Metaphrand is equivalent to the metaphor-theory terms tenor, target, and ground. Metaphier is equivalent to the metaphor-theory terms vehicle, figure, and source. In a simple metaphor, an obvious attribute of the metaphier exactly characterizes the metaphrand (e.g. "the ship plowed the seas"). With an inexact metaphor, however, a metaphier might have associated attributes or nuances – its paraphiers – that enrich the metaphor because they "project back" to the metaphrand, potentially creating new ideas – the paraphrands – associated thereafter with the metaphrand or even leading to a new metaphor. For example, in the metaphor "Pat is a tornado", the metaphrand is Pat; the metaphier is tornado. As metaphier, tornado carries paraphiers such as power, storm and wind, counterclockwise motion, and danger, threat, destruction, etc.
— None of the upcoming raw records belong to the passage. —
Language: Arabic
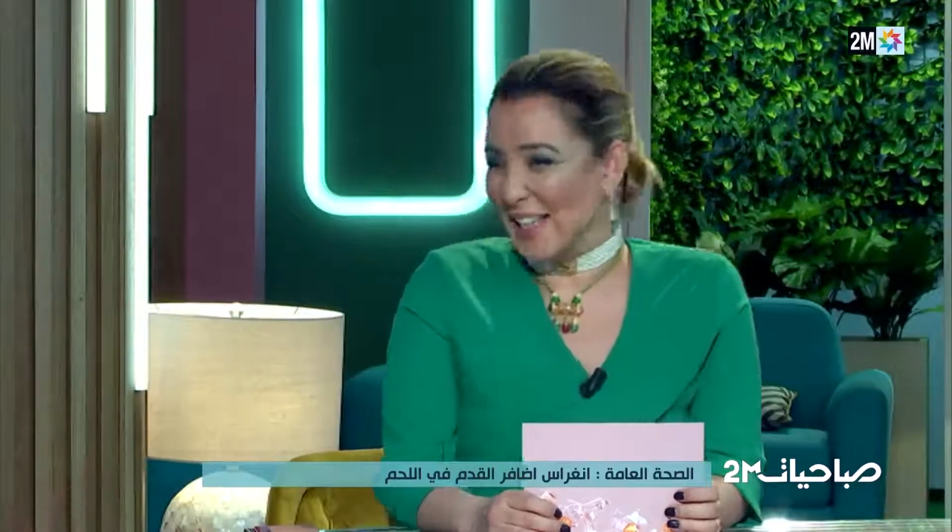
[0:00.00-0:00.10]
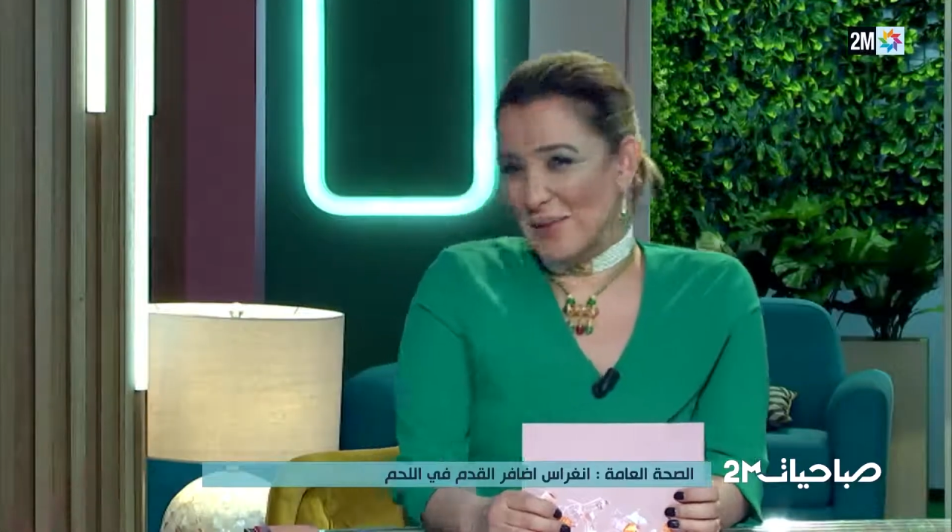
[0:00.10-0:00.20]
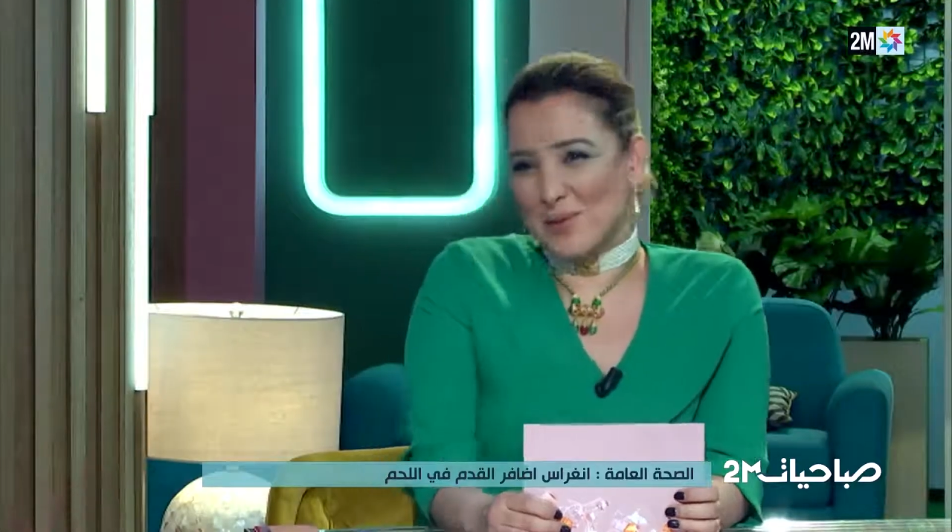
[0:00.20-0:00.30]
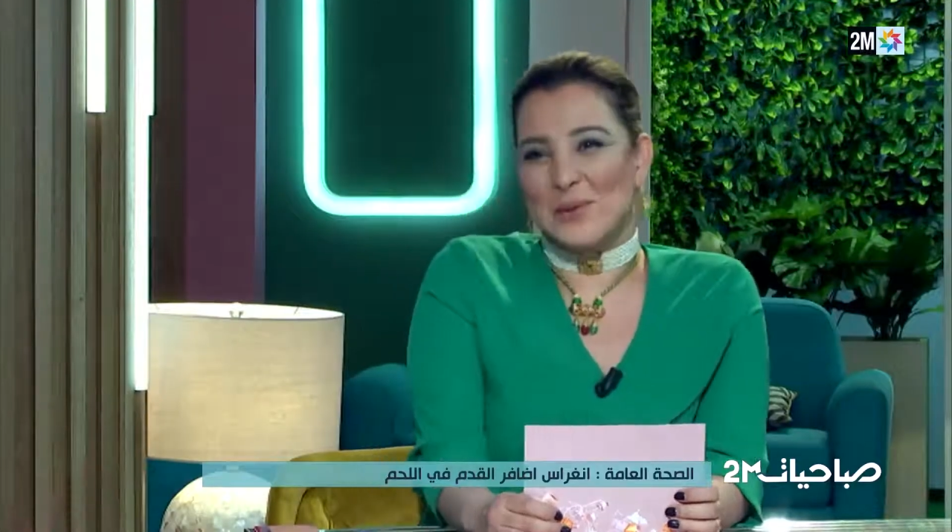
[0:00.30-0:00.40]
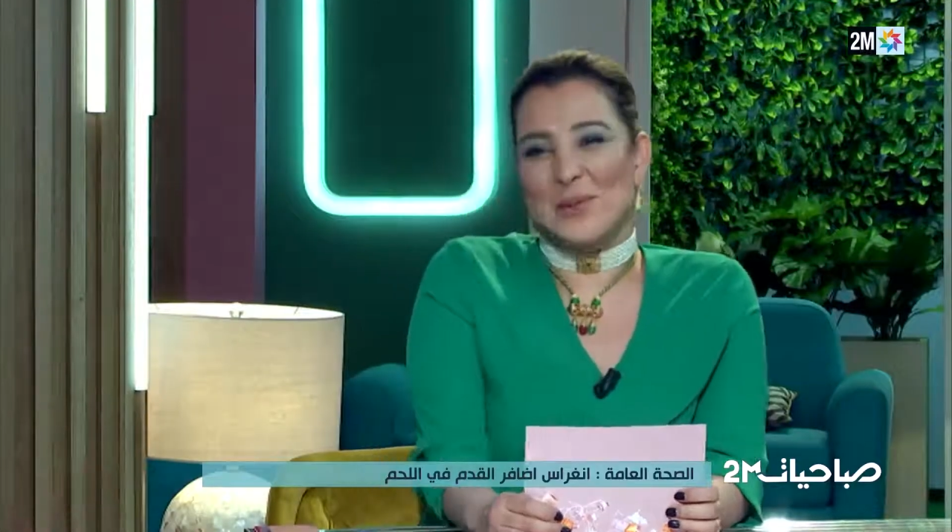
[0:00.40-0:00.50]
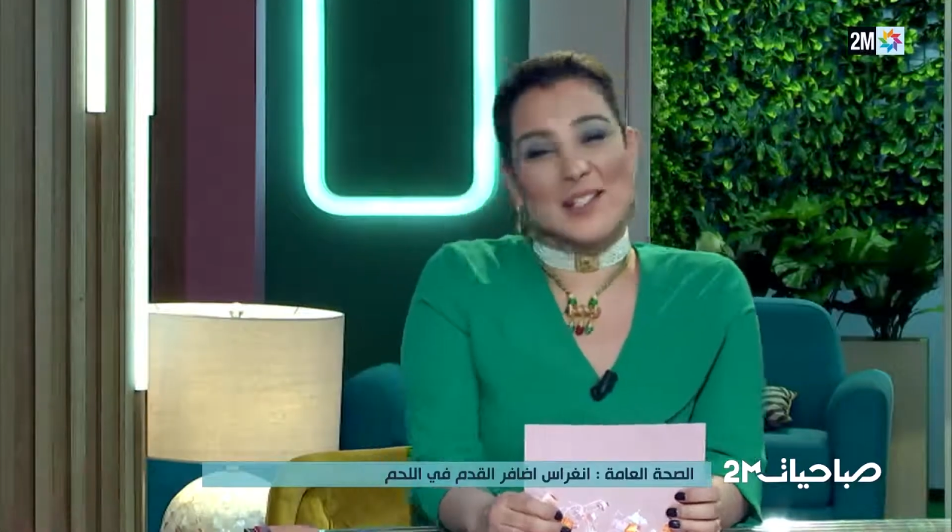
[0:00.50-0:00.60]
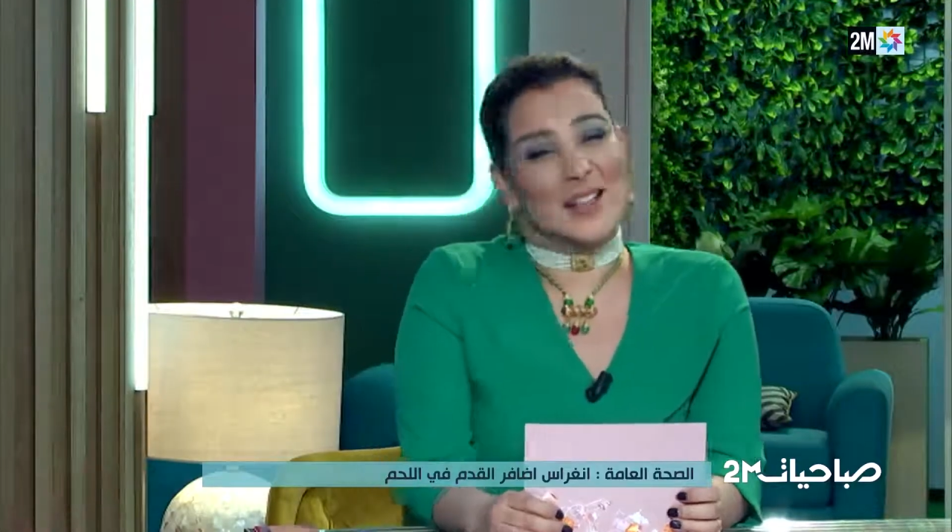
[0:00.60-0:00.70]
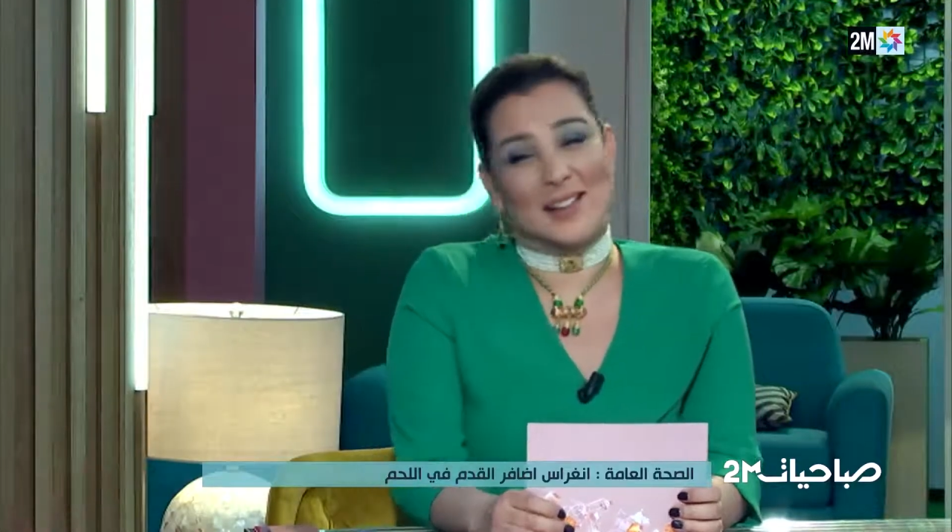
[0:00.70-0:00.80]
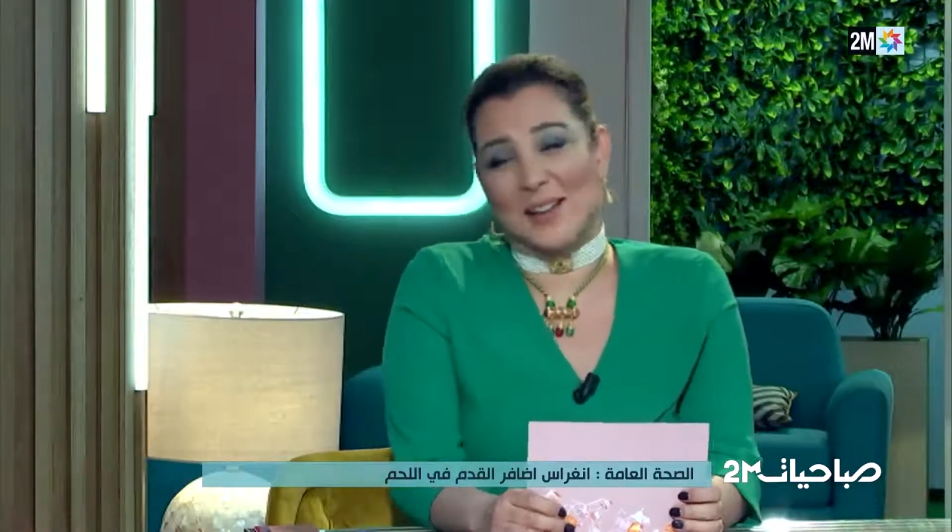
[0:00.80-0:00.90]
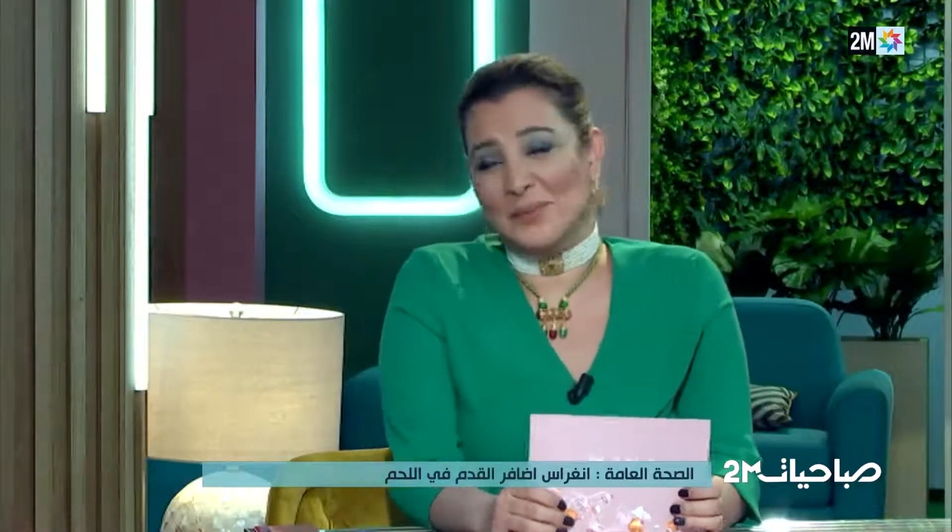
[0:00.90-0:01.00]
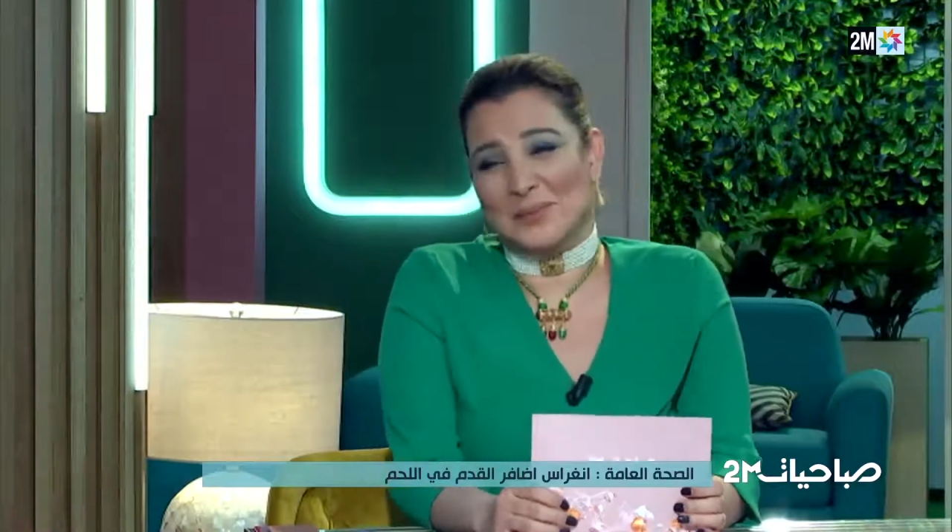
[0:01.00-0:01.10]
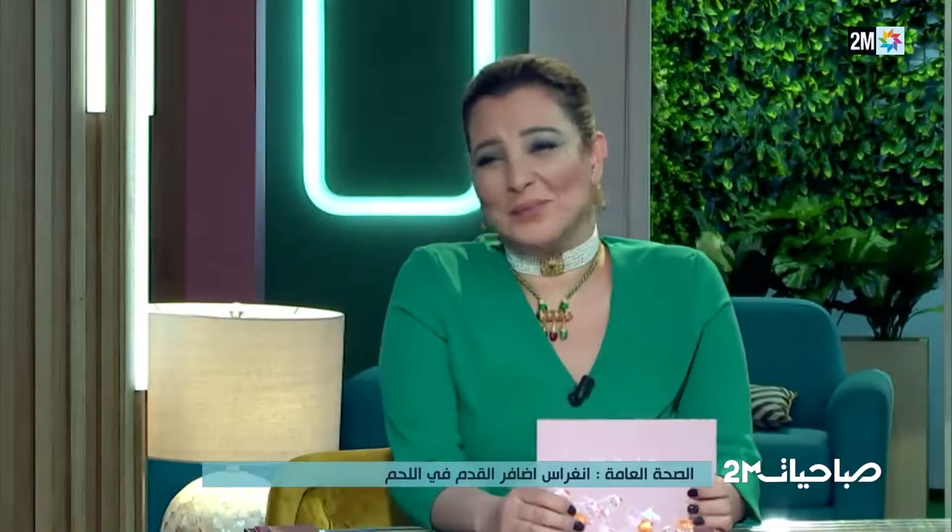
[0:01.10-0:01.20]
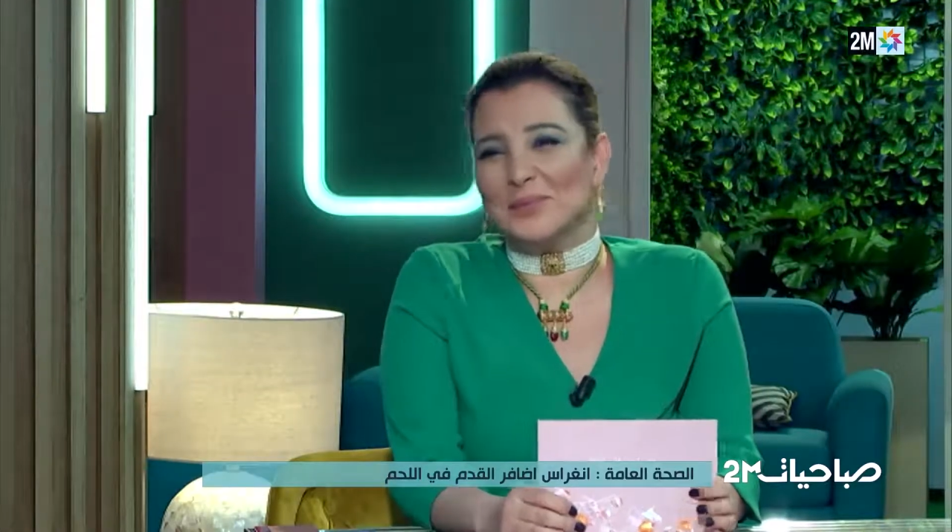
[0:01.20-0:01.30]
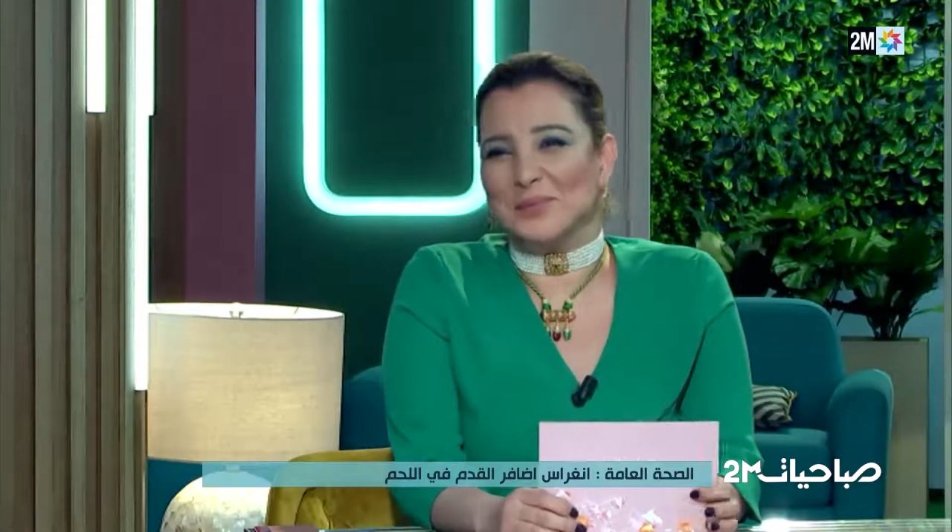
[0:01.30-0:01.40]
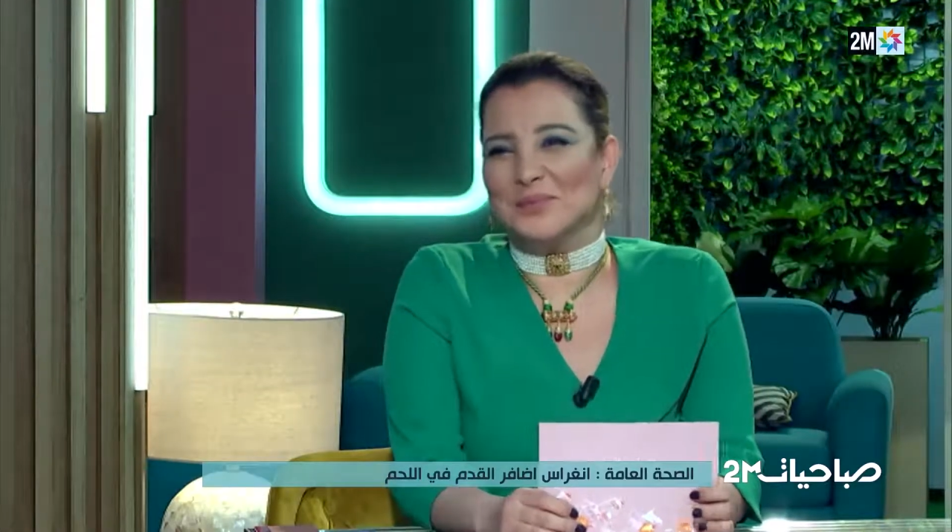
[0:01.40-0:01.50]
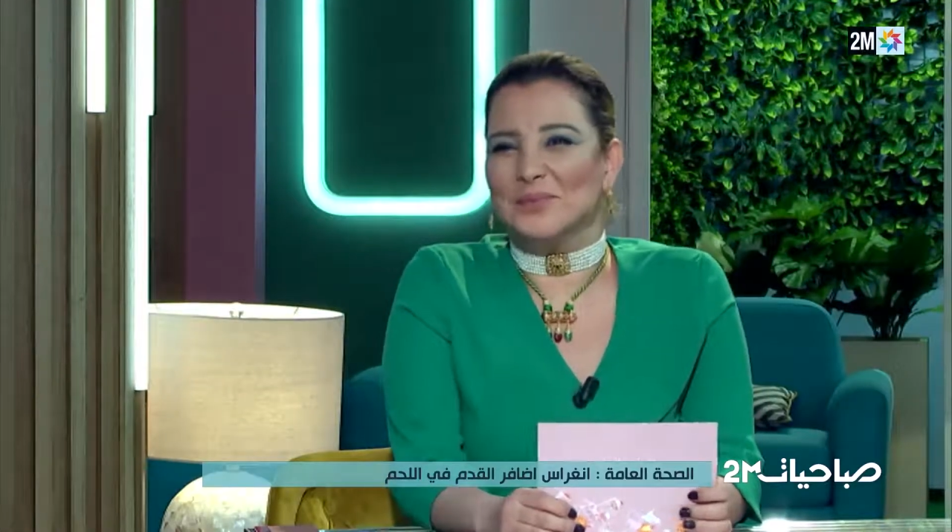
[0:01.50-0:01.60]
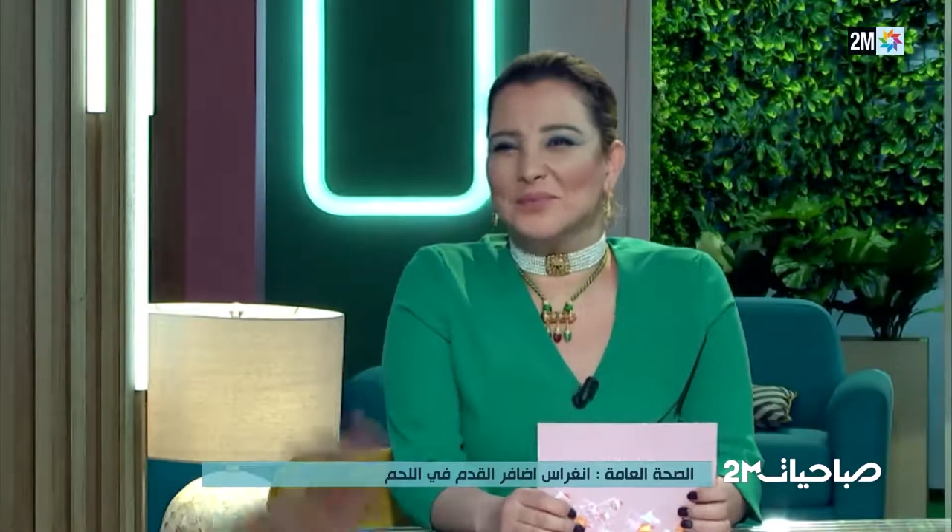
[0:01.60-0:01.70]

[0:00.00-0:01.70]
الاطفال ديالنا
The metaphoric meaning of tornado is inexact: one might understand that 'Pat is powerfully destructive' through the paraphrand of physical and emotional destruction; another person might understand the metaphor as 'Pat can spin out of control'. In the latter case, the paraphier of 'spinning motion' has become the paraphrand 'psychological spin', suggesting an entirely new metaphor for emotional unpredictability, a possibly apt description for a human being hardly applicable to a tornado.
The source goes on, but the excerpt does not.